#### THE TASK
Here the job is to print all of the entries below verbatim and leave out any picture.

#### RECORDS PROVIDED
┌──

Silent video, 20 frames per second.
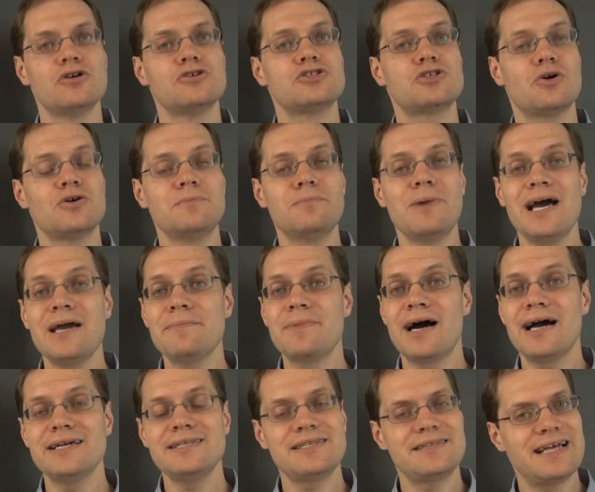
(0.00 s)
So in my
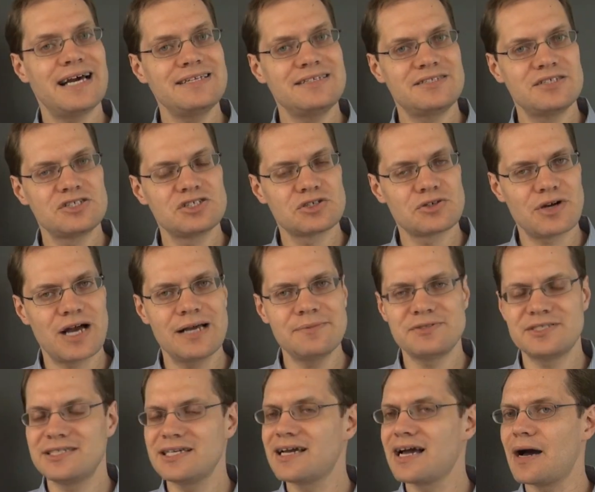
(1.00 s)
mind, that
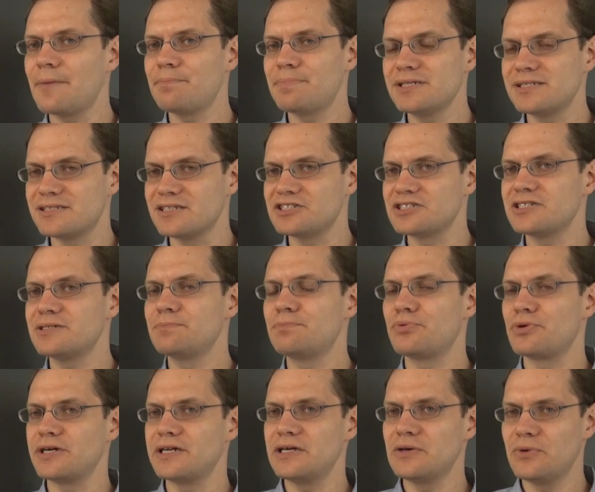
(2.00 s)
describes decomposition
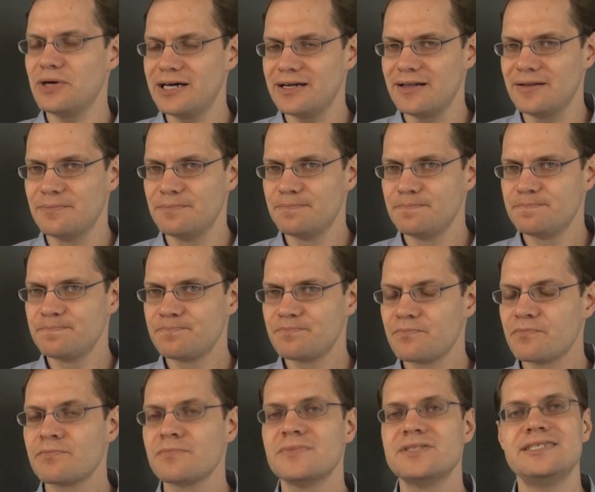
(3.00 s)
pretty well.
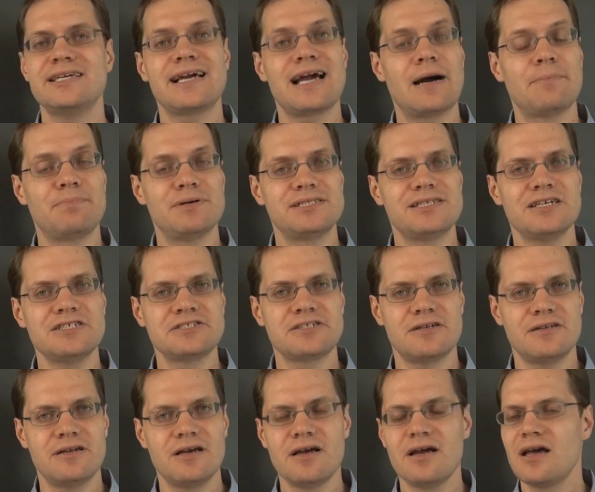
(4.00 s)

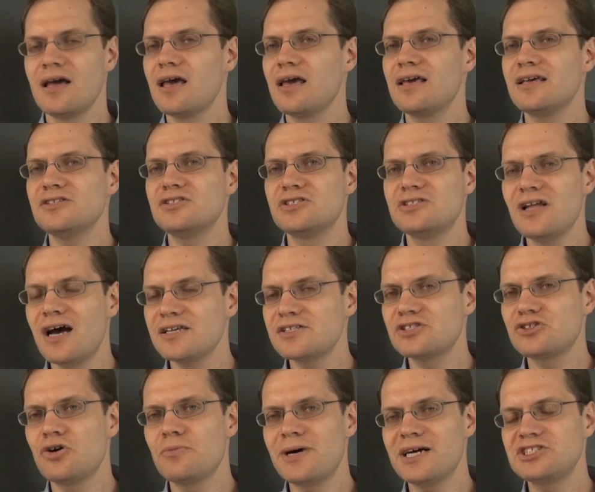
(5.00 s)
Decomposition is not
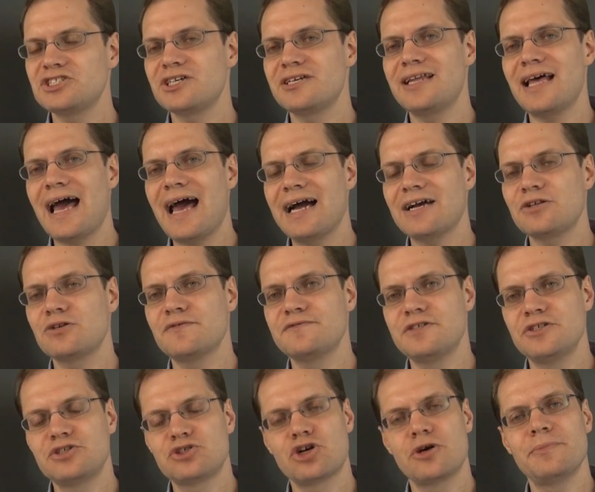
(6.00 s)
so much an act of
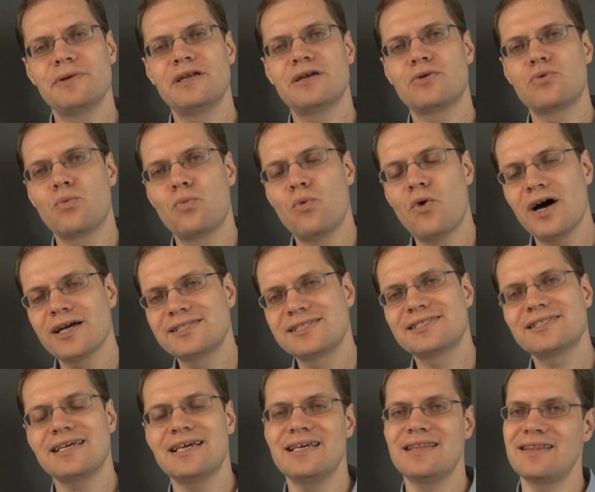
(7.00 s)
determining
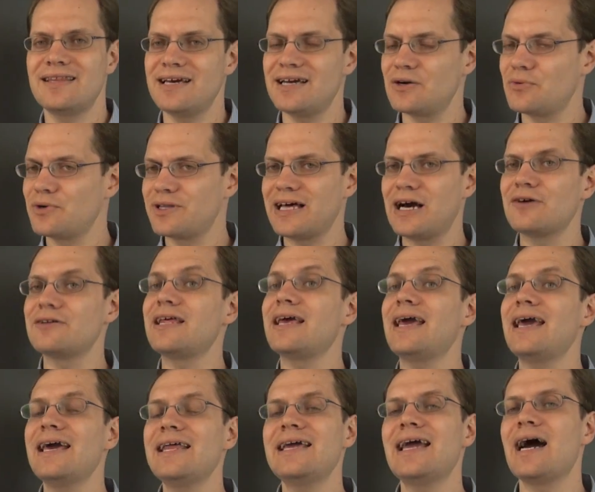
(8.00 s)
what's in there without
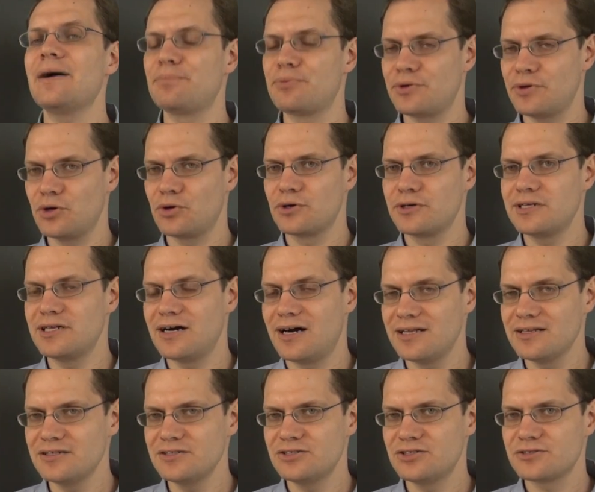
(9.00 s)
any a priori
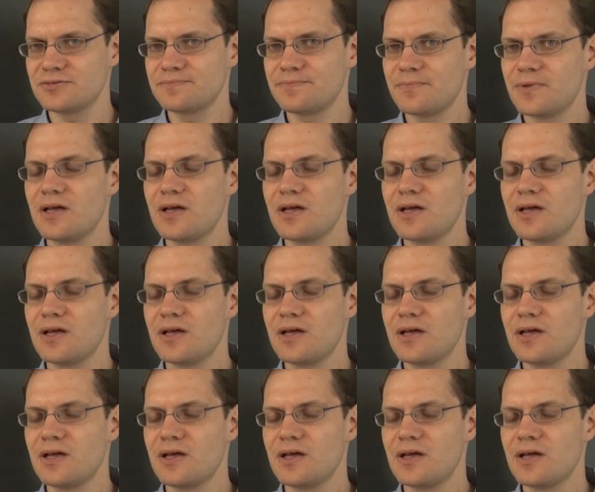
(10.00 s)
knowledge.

└──

#### RESULT OF THIS TASK
Silent video, 20 frames per second.
(0.00 s)
So in my
(1.00 s)
mind, that
(2.00 s)
describes decomposition
(3.00 s)
pretty well.
(4.00 s)

(5.00 s)
Decomposition is not
(6.00 s)
so much an act of
(7.00 s)
determining
(8.00 s)
what's in there without
(9.00 s)
any a priori
(10.00 s)
knowledge.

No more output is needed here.